(THE DATA)

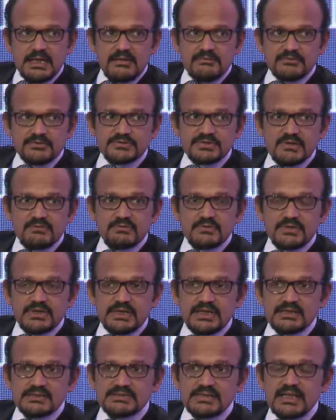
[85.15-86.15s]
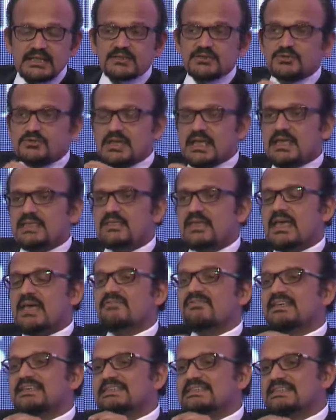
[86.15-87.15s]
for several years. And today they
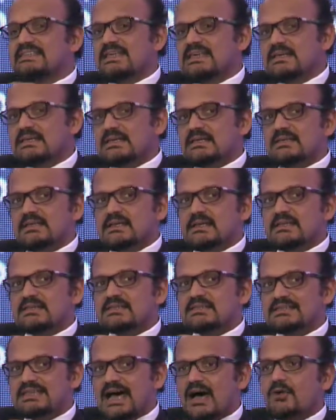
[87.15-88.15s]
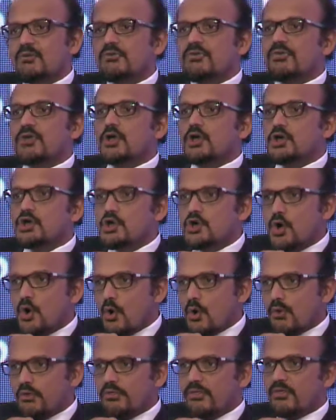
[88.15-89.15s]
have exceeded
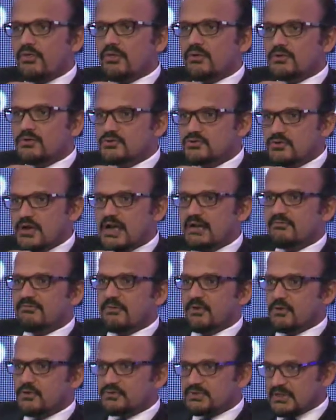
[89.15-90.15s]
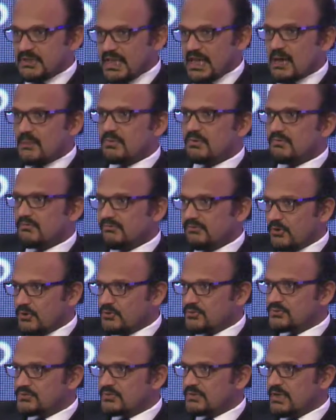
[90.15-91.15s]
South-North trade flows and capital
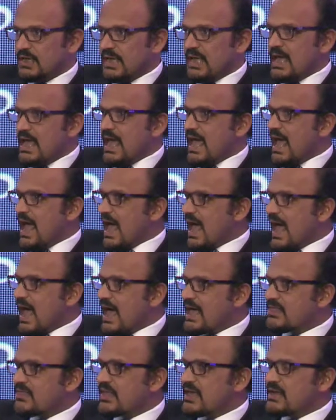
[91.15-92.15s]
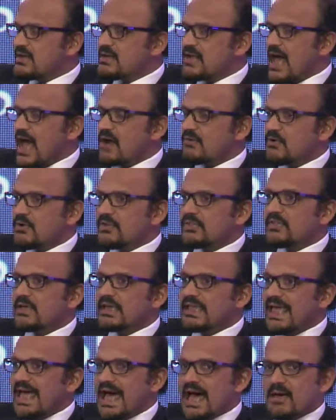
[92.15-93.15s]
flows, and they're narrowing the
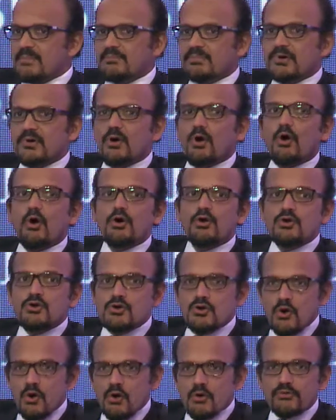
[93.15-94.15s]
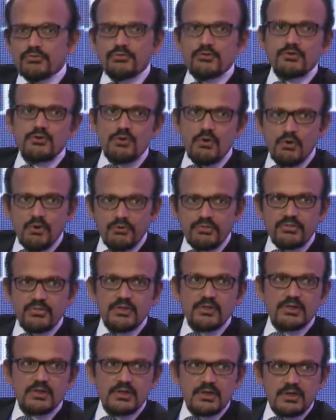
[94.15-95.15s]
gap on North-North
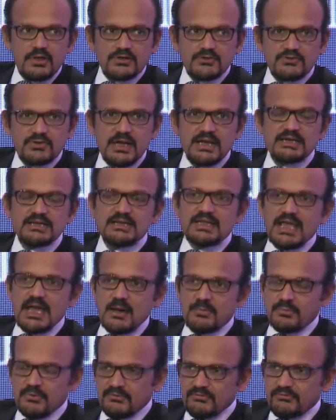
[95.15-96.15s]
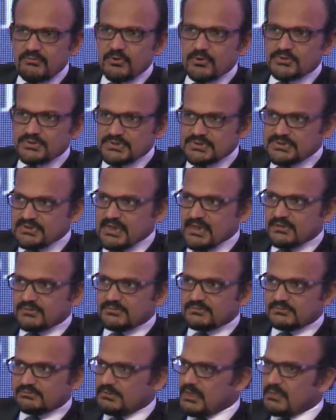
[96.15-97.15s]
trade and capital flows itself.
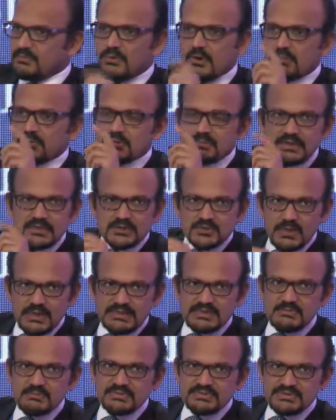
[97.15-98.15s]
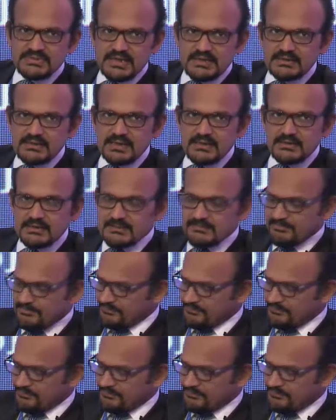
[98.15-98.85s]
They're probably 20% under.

(End THE DATA)
(THE DATA)

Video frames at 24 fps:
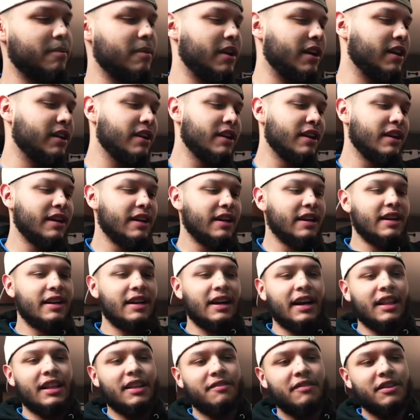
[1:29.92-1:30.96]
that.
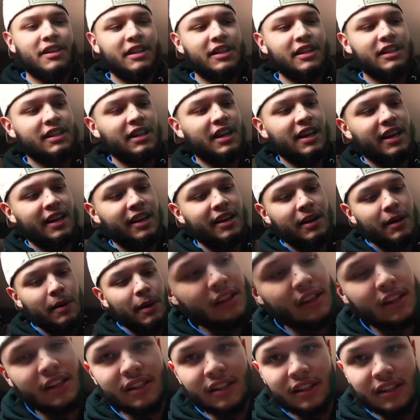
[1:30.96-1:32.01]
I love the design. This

(End THE DATA)
(THE DATA)

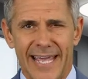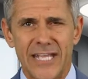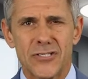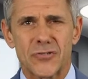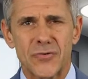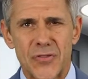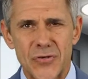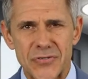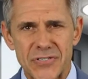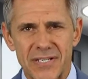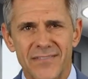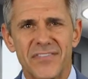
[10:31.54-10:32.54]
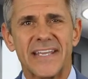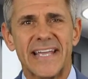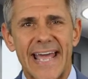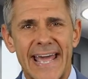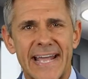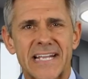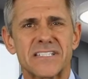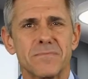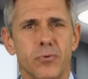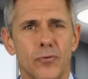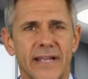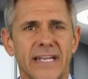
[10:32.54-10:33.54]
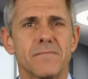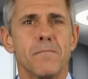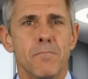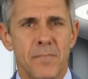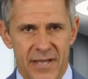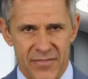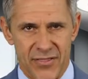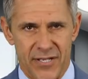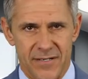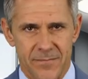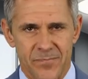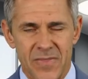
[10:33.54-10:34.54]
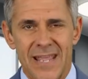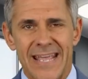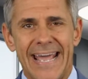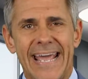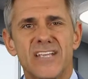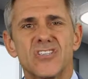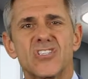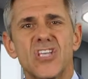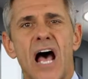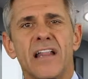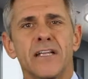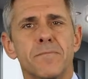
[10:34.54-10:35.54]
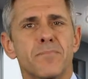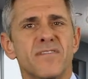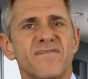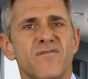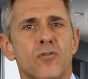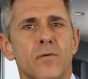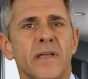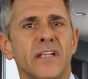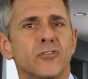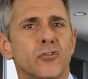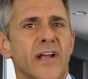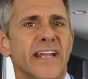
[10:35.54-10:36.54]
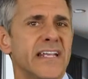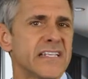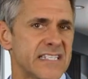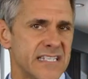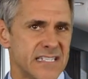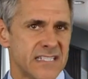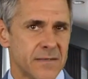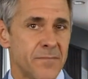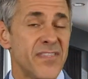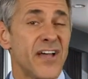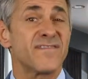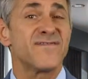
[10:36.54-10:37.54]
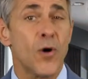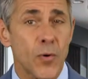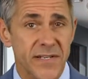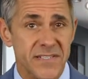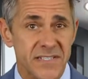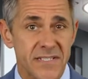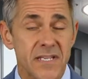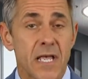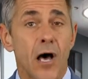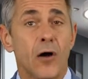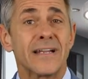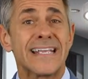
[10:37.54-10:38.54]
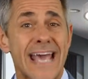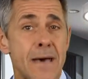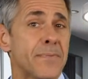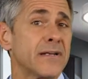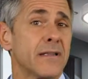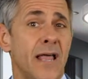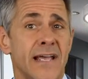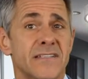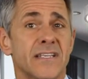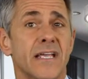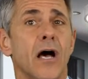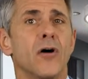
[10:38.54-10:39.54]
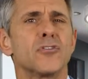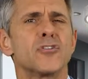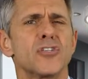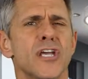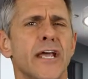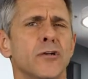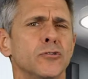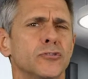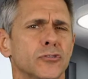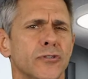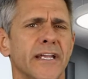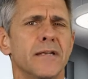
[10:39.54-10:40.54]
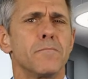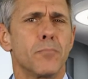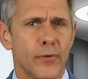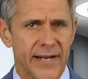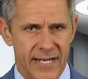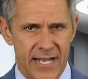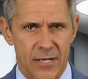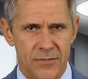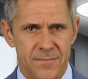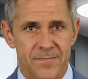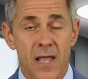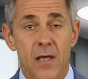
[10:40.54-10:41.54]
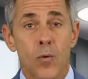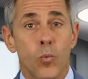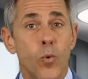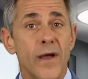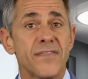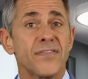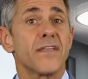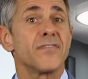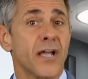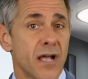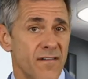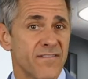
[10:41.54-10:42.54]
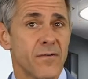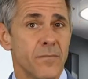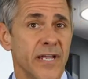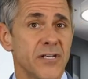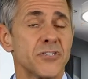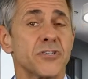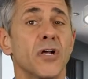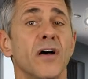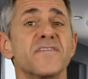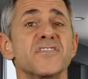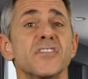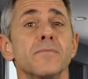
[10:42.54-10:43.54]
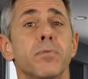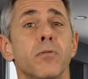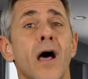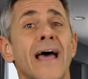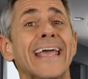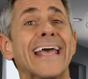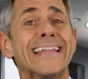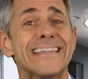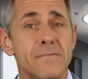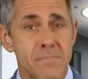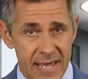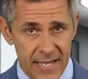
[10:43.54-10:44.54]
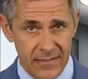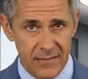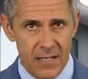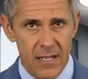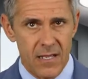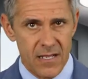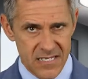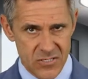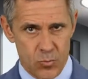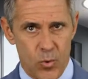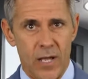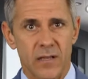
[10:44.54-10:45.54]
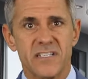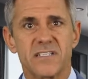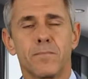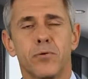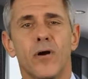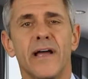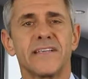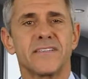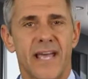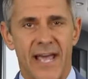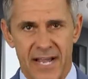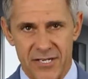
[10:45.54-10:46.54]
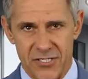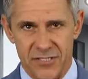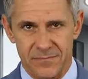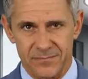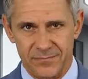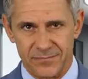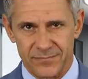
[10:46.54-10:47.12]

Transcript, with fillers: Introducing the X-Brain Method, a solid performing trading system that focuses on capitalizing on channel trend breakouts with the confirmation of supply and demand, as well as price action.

(End THE DATA)

TASK GOAL
Once the line with "[10:39.54-10:40.54]" is found in the data above, reproduce it and each line after it exactly, through the line with "Transcript, with fillers: Introducing". Omit the pictures.

OUTPUT
[10:39.54-10:40.54]
[10:40.54-10:41.54]
[10:41.54-10:42.54]
[10:42.54-10:43.54]
[10:43.54-10:44.54]
[10:44.54-10:45.54]
[10:45.54-10:46.54]
[10:46.54-10:47.12]

Transcript, with fillers: Introducing the X-Brain Method, a solid performing trading system that focuses on capitalizing on channel trend breakouts with the confirmation of supply and demand, as well as price action.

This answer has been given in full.